= EXERCISE DETAILS =
What is needed is an exact copy of the lines from the one containing "[4.00-5.00s]" through the last line of the records below, with no pictures.

Start of RECORDS SUPPLIED

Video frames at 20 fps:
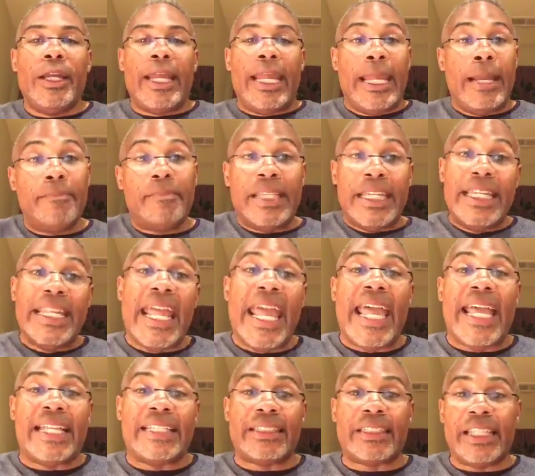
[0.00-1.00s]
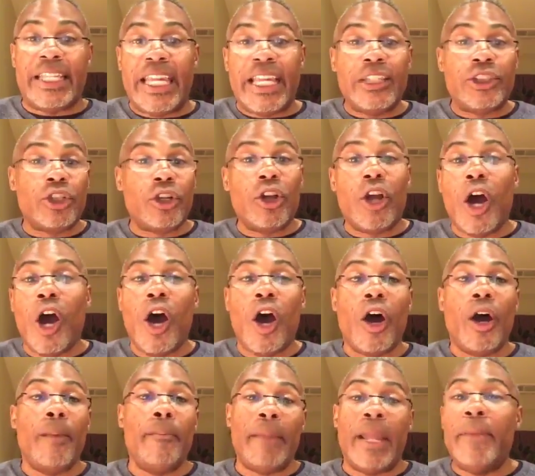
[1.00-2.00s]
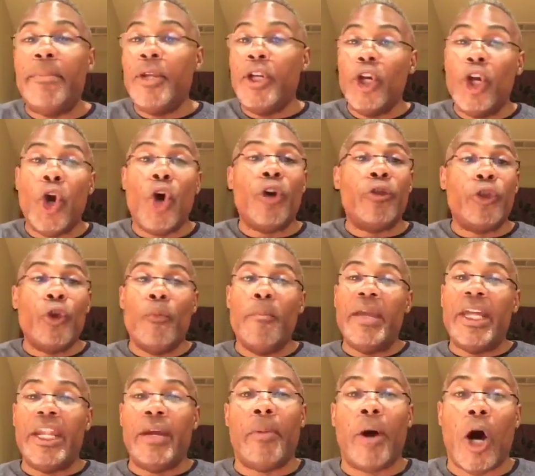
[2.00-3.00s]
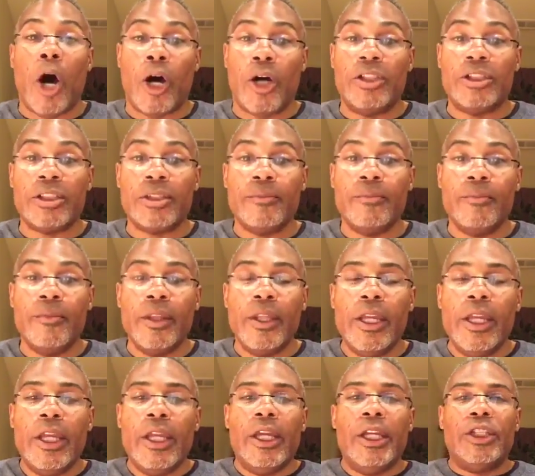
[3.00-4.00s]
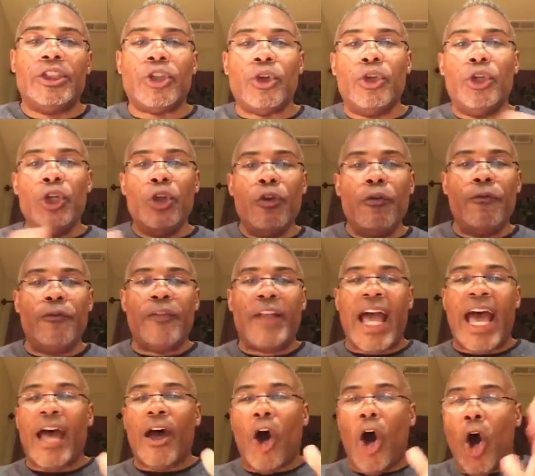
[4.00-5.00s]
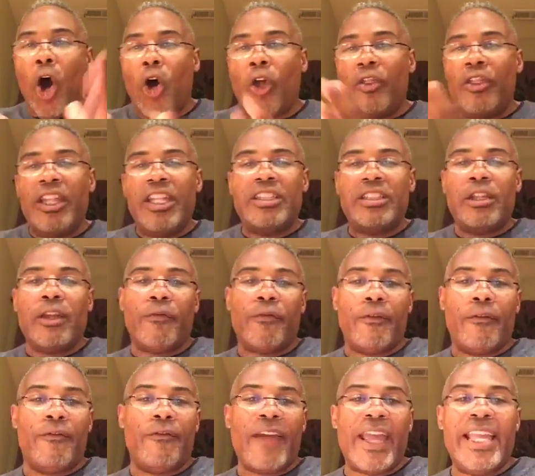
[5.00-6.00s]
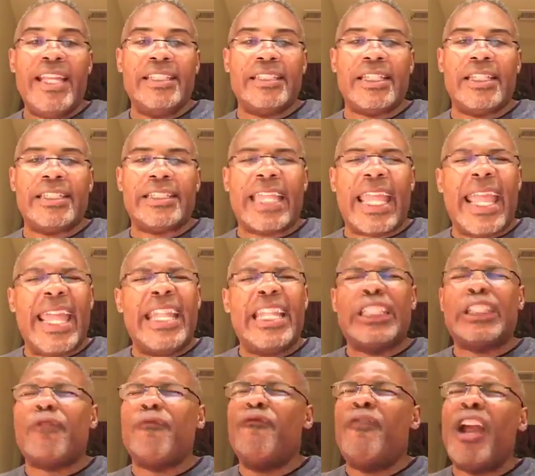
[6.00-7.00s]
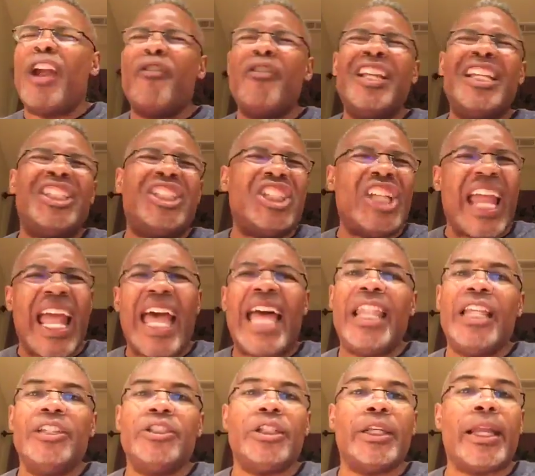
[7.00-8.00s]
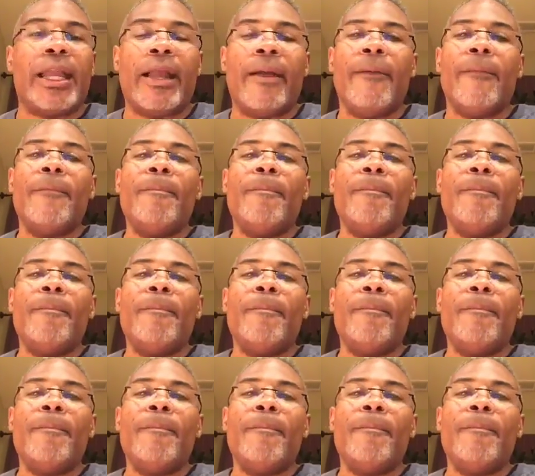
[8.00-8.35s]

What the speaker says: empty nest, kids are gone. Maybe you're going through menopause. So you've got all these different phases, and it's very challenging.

End of RECORDS SUPPLIED

= RESULT OF THIS TASK =
[4.00-5.00s]
[5.00-6.00s]
[6.00-7.00s]
[7.00-8.00s]
[8.00-8.35s]

What the speaker says: empty nest, kids are gone. Maybe you're going through menopause. So you've got all these different phases, and it's very challenging.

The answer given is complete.